Student experience: Dairy Farm Exposure and Immune Status in Adult Workers in Yakima Valley

Student on diary farm
MPH One Health student, Marine de Marcken, shares her journey to occupational health

June 1, 2020

Growing up in rural Connecticut, I was passionate about horses. It led me to study animal sciences as an undergraduate while also working on various horse and dairy farms in the U.S. and abroad. I witnessed how agricultural work exposes farm workers to a variety of hazards, including microbes, for which hygiene and biosafety practices are especially important.

During my last year of undergraduate and for the following 5 years prior to starting my MPH at UW, I worked in both veterinary and human immunology laboratories and became interested in environmental triggers that shape immune responses. This is when my attitude towards hygiene started to shift. Of course, microbes can be pathogenic, leading to disease in both animals and people. However, from an immunologist’s perspective, I started understanding their importance in training a healthy immune system, especially in early life. As a graduate student, I wanted to explore this dichotomy between pathogenic and beneficial microbial exposure in the context of close animal contact. 

Why I chose UW

Among my top reasons for studying occupational health at UW was the opportunity to work with Dr. Peter Rabinowitz to improve the health people who work with animals using One Health framework, which recognizes the links between human, animal, and environmental health. I was excited about the ongoing work within the Healthy Dairy Worker study to investigate health outcomes associated with dairy farm exposures as it combined many of my interests (i.e. animal sciences, health of farmworkers, and immunology). For my thesis research project, I am using measurements of immunoglobulin E, an antibody associated with allergic disease, to better understand if working on a dairy farm is associated with changes in immune status. The work will hopefully build a foundation for better understanding the relationship between microbial exposures during farm work, the microbiome, and immune health. 
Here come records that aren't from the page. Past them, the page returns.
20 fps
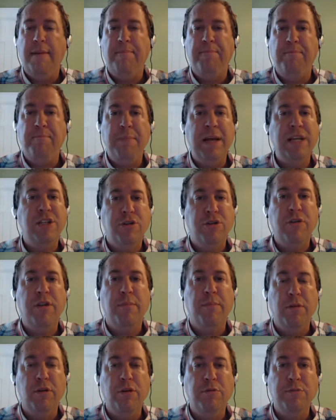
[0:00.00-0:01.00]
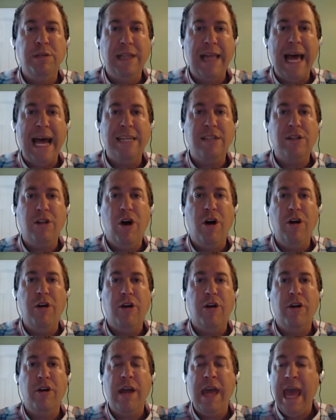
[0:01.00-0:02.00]
make sure the blooms last
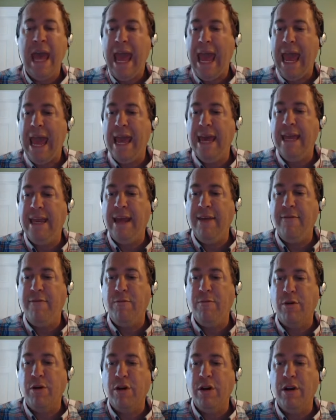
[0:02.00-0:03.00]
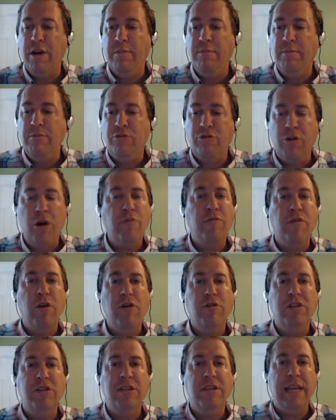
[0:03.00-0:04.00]
longer. And if we're going to grow
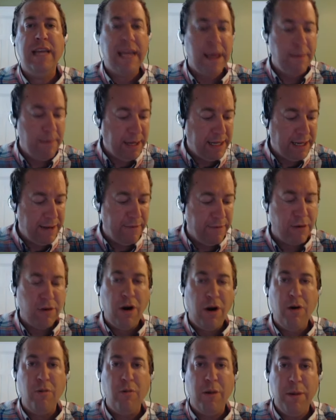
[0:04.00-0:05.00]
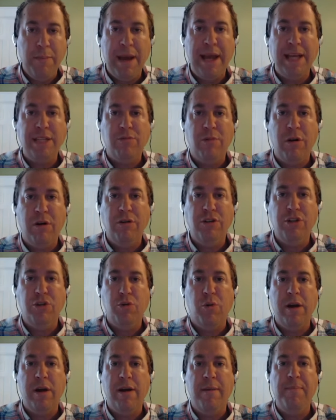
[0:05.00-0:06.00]
roses, they can be difficult. We may as well
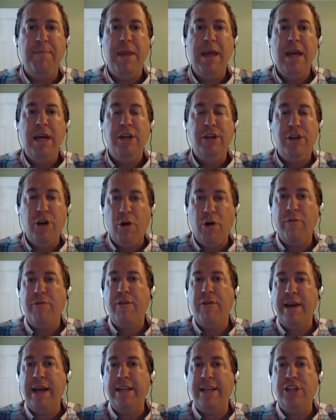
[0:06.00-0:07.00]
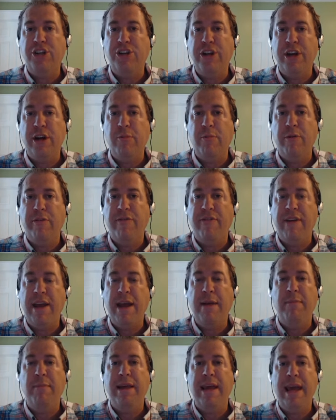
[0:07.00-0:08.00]
enjoy them. Don't forget to share them with
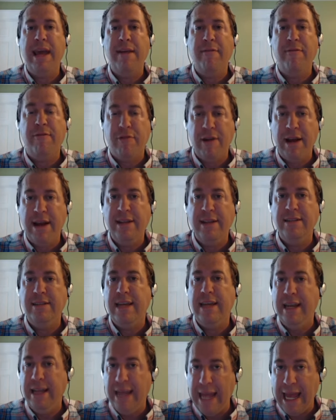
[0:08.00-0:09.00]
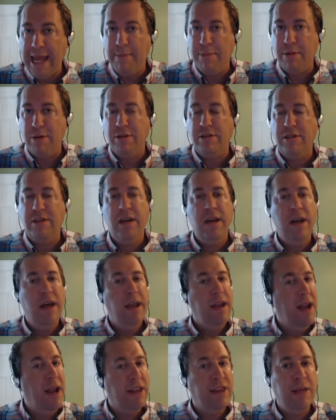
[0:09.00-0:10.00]
family and friends and neighbors.
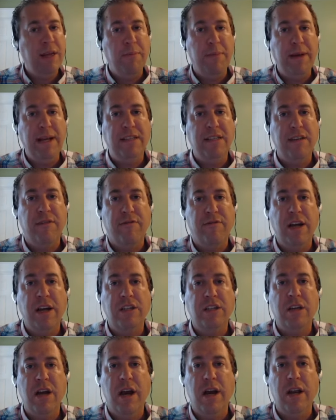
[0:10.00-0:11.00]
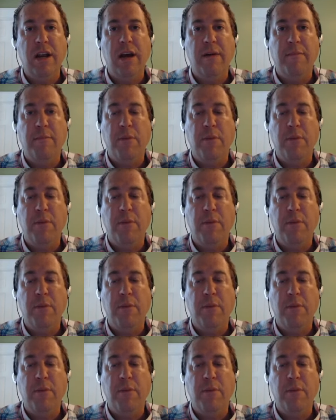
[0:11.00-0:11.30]
Nothing beats a fresh cut ofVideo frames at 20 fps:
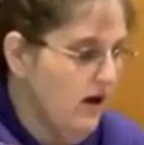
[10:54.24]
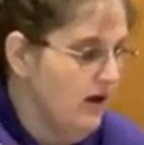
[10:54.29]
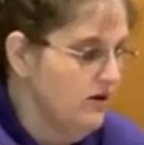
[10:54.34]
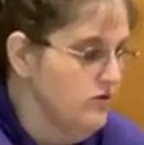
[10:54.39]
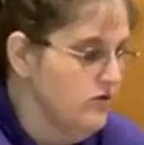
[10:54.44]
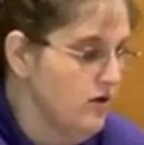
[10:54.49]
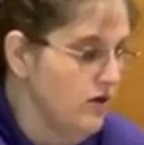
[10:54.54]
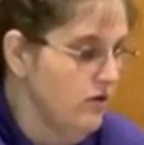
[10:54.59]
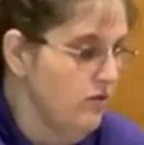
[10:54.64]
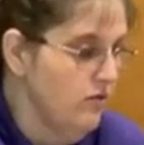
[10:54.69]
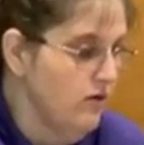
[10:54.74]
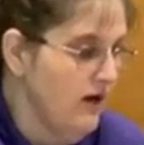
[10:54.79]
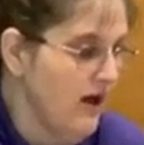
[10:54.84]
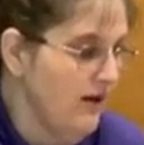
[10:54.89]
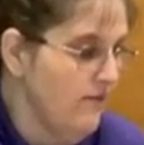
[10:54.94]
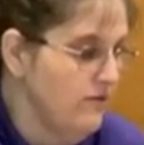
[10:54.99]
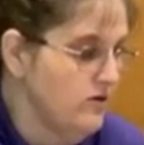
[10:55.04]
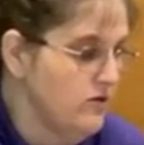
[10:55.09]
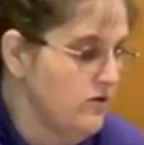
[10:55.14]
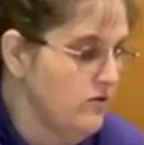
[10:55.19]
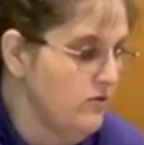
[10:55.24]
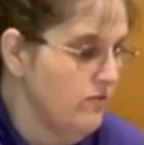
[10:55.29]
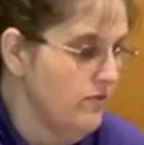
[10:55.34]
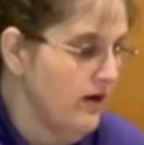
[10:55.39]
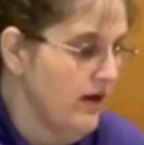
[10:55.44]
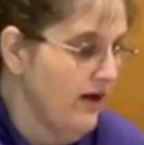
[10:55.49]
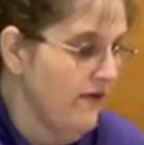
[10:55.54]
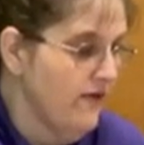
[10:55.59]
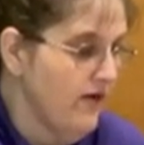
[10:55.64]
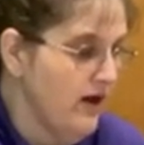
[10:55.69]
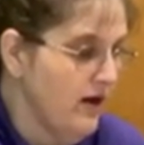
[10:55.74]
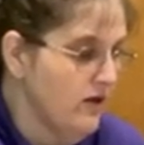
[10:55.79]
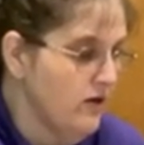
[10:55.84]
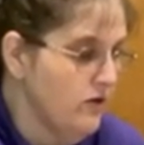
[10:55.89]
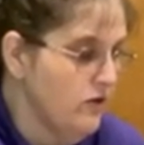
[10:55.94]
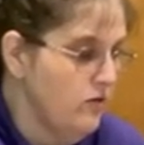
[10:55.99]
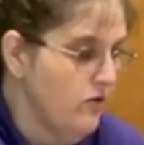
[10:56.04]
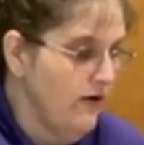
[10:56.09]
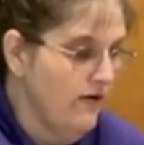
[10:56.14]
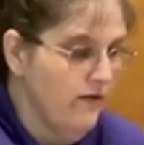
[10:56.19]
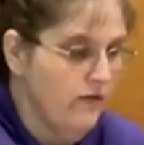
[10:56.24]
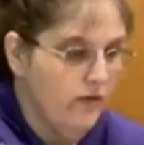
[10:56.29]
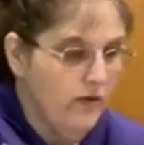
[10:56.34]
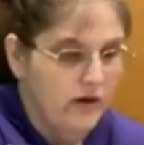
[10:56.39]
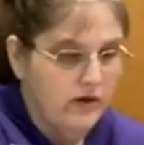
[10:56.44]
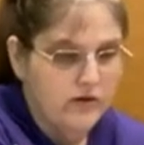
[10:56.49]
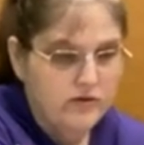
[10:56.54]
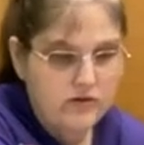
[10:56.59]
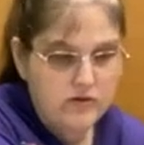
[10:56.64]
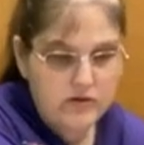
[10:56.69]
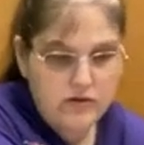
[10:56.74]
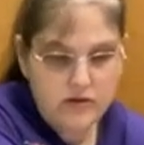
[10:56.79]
I'll show you what I'm going to do. But I've got glue everywhere.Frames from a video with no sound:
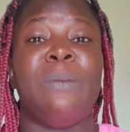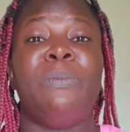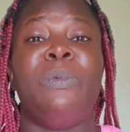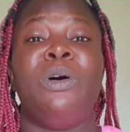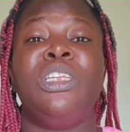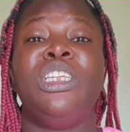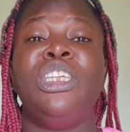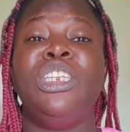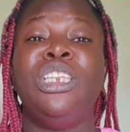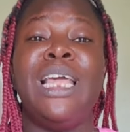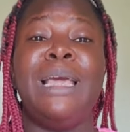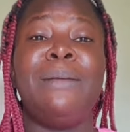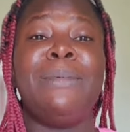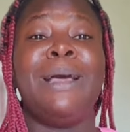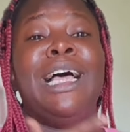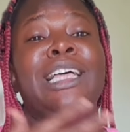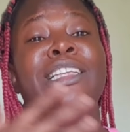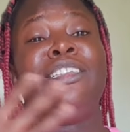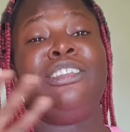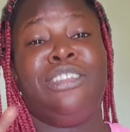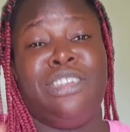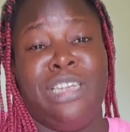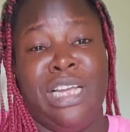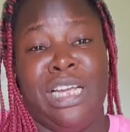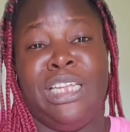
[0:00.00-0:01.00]
But the name
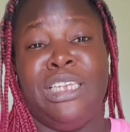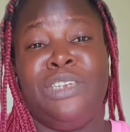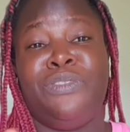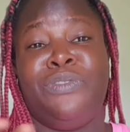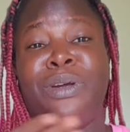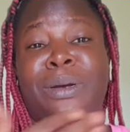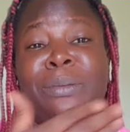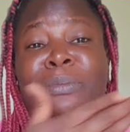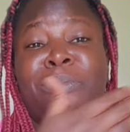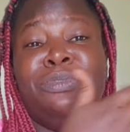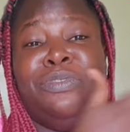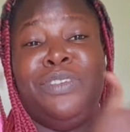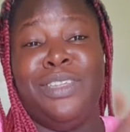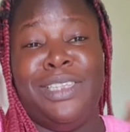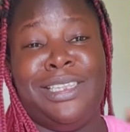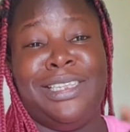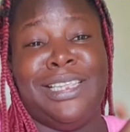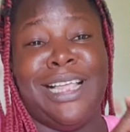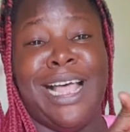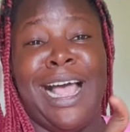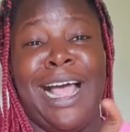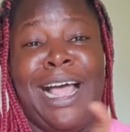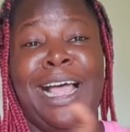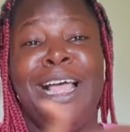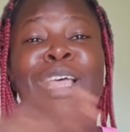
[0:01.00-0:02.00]
has changed from
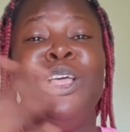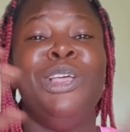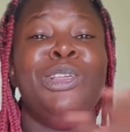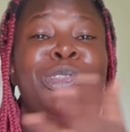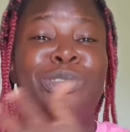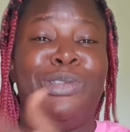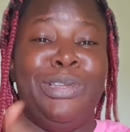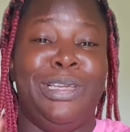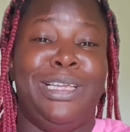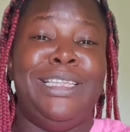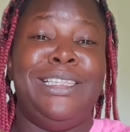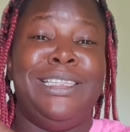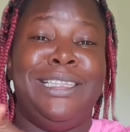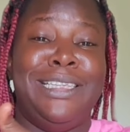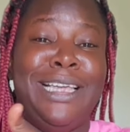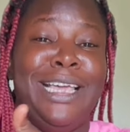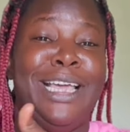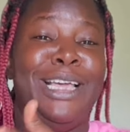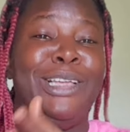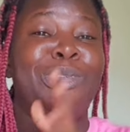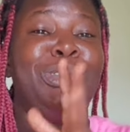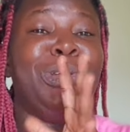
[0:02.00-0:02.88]
visa to ETA,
UW One Health program and experience as an ERC trainee

The One Health program at UW has a unique focus on occupational health, as compared to One Health programs at other universities that are housed within veterinary schools with an animal health focus. As I prepare to start medical school with career goals to work with rural populations in agricultural areas, the human focus of this program was especially important to me. In addition, being part of the small ERC (Education and Research Center) cohort, which meets regularly for interdisciplinary events, has made a big school feel much smaller by encouraging closer relationships with peers, faculty, and staff from a range of occupational disciplines. It has been a highlight of my experience at UW!